Stop Covid : l’application qui fait débat

On s’approche de plus en plus du 11 mai, la date supposée du déconfinement, mais cette date n’annonce en rien la fin de la pandémie, seulement la reprise de plusieurs activités qui ont été mises en pause depuis le début du confinement. Durant cette période, le virus continuera de sévir. Face à cette menace, la technologie se positionne comme un excellent moyen de contrôler la propagation du virus, mais son application reste très compliquée, car elle permet un contrôle qui prend rapidement les pas sur les libertés de chacun.

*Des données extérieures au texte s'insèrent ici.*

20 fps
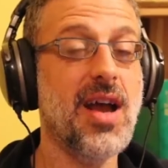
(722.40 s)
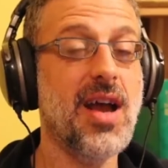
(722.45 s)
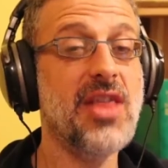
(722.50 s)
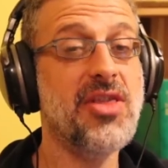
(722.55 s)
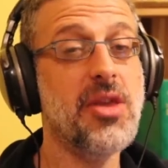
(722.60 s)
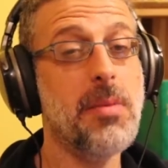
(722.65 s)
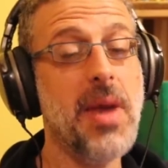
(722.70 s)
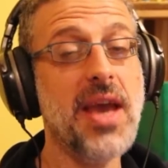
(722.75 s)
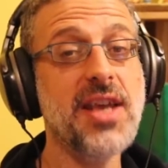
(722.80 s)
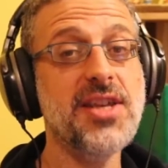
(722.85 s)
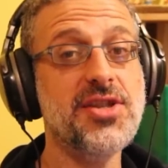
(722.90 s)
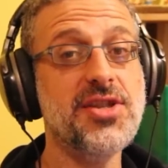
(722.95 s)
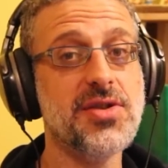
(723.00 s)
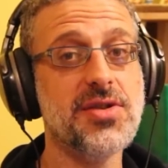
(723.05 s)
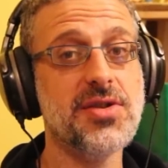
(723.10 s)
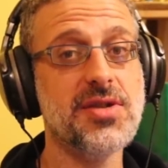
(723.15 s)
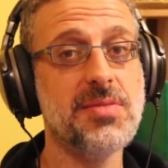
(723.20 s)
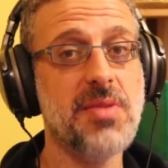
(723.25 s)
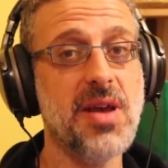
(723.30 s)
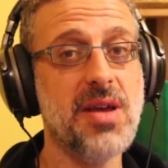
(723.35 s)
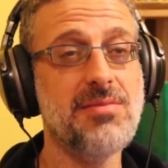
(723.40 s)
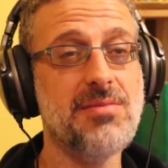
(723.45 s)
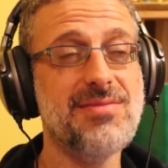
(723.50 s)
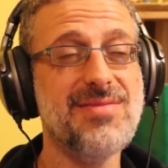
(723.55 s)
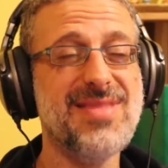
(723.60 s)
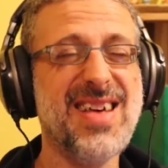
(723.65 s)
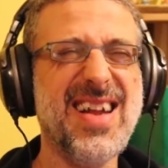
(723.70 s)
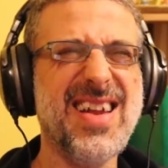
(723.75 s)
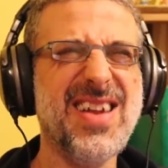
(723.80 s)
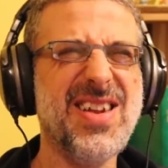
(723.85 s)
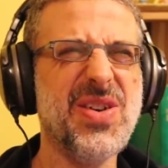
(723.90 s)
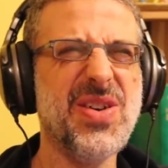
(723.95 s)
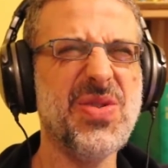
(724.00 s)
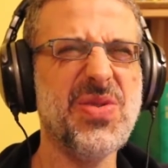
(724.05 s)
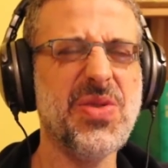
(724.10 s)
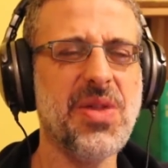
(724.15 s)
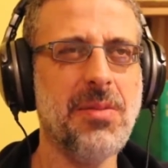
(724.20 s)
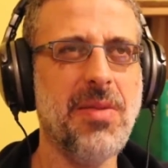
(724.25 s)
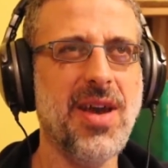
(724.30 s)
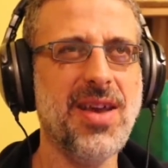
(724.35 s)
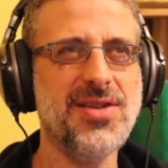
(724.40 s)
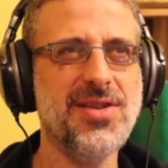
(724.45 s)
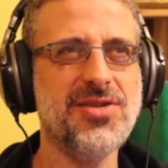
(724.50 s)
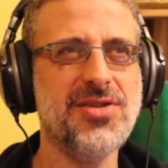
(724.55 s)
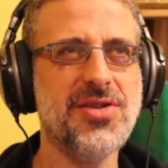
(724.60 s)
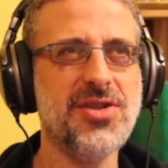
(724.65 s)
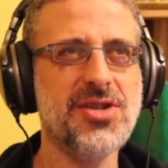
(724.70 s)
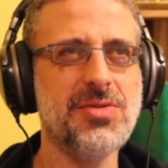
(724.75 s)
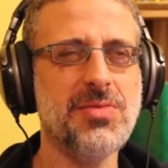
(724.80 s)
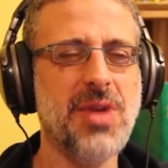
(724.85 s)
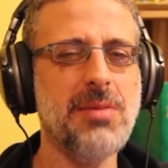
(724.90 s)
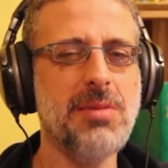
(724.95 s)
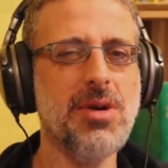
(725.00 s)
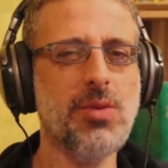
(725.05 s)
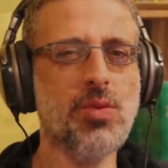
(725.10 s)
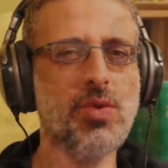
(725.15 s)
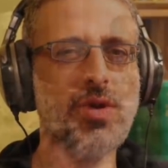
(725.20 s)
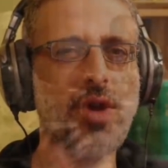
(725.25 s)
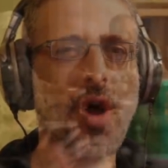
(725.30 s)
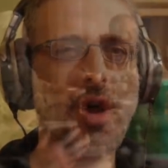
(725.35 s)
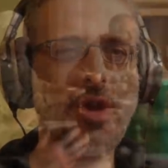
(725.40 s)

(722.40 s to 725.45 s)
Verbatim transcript: and the Maesters, maybe I don't know, the Maesters maybe would also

L’application Stop Covid prévue par le gouvernement pour lutter contre le coronavirus en est l’exemple parfait, car elle est en plein dans ce dilemme entre contrôle et liberté. L’objectif ici, ne va pas être de remettre en cause l’initiative, mais de vous expliquer sur quoi elle repose, et pourquoi elle fait autant débat.
Comment ça marche ?
Imaginons une ville dans laquelle tout le monde possède l’application. L’application va enregistrer des « interactions » avec toutes les personnes qui auront été à une certaine distance, l’une de l’autre, et cela, pendant un certain temps. De ce fait, lorsqu’un cas de coronavirus aura été repéré, il sera possible de remonter vers chacune des personnes ayant été suffisamment en contact avec cette personne pour être contaminé. C’est une excellente méthode qui permet de repérer rapidement les porteurs du virus et d’éviter la création de nouveaux foyers.
Cependant, cette application fait débat. Dans un premier lieu, parce que son efficacité dépend du nombre de personnes qui vont télécharger l’application et aussi, parce qu’elle pose d’énormes questions sur le respect des libertés fondamentales de chacun.
Une telle application, peut-elle réellement fonctionner ?
L’installation de l’application
Cette application fonctionne grâce à un principe de communauté. C’est-à-dire que, c’est les gens qui font vivre l’application. Plus il y a de gens qui l’utilisent, plus l’application sera performante. Pour qu’elle soit 100% efficace, il faudrait que 100% de la population française l’installe. Vous imaginez bien que cela n’est pas possible. Selon une étude menée par Oxford, 60% de la population, c’est un minimum pour que l’application soit efficace. Mais même là, c’est compliqué. Il est bien évidemment totalement exclu d’obliger la population à installer l’application, car ce serait une forte atteinte aux libertés fondamentales. Il est aussi exclu d’empêcher les gens de sortir s’ils n’ont pas téléchargé l’application.
Pour la mise en place de cette application, l’État mise sur l’installation volontaire. C’est-à-dire que l’application sera utilisée par ceux qui voudront l’utiliser. C’est un pari risqué, car il existe un gros frein à l’installation de cette application : le respect de la vie privée.
Il y a aussi la question de l’équipement. Le coronavirus est spécialement dangereux pour les personnes âgées or, ce sont les personnes les moins susceptibles d’être équipés de smartphone.
Qu’en est-il des données personnelles ?
C’est le grand débat. Comme on l’a dit, l’application enregistre toutes les « interactions » que vous avez eues durant une journée et va donc emmagasiner un grand nombre de données personnelles vous concernant. Se posent alors des questions sur
- Le stockage des données : où sont-elles stockées ? Pendant combien de temps ? Et si je désinstalle l’application, que deviennent mes données ?
- La sécurité des données : comment sont protégées mes données ?
- La confidentialité des données : qui a accès à ces données ?
- L’anonymisation des données
Autant de questions qui sont susceptibles de freiner les utilisateurs potentiels. Plusieurs mesures ont été prises pour assurer une cohérence avec les libertés fondamentales comme le choix du Bluetooth par rapport à un système de traçage GPS où aux antennes-relais parce qu’il permet un traçage anonyme. Mais la mise en place de cette application va être compliquée, car elle touche à un sujet très sensible. Apple par exemple n’acceptera pas l’application sur son store à cause des tâches effectuées même lorsque l’utilisateur n’est pas sur l’application. Cela diminue encore plus le potentiel d’utilisateurs de l’application.
Au-delà de la gestion de crise, un enjeu politique
L’application Stop Covid pose surtout des problèmes politiques, car on pense surtout à l’après-crise. La Commission nationale de l’informatique et des libertés (CNIL) a par exemple donné son accord pour mettre en place cette application, tout en mettant en garde l’État sur le risque de créer un effet de banalisation des systèmes de pistage. Le gros enjeu ici, c’est, est ce que cette application et les données qu’elle récolte seront totalement supprimées ou non à la fin de la crise, ou non.
Voilà donc une application qui n’a pas fini de faire parler d’elle.